- Exercise:
A faithful copy of the entries is needed, one that leaves out the pictures.

- Records to use:

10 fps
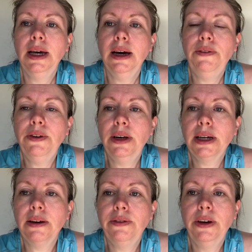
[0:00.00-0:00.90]
I feel like
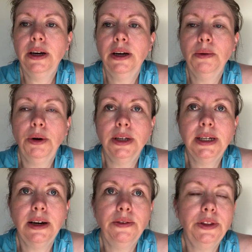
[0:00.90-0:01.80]
I've worked
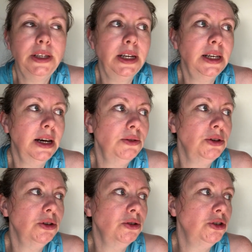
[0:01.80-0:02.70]
out for the day now and
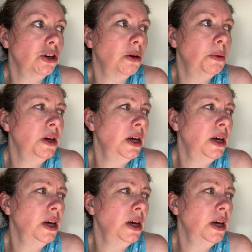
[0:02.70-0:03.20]
done a good job.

- Task response:
10 fps
[0:00.00-0:00.90]
I feel like
[0:00.90-0:01.80]
I've worked
[0:01.80-0:02.70]
out for the day now and
[0:02.70-0:03.20]
done a good job.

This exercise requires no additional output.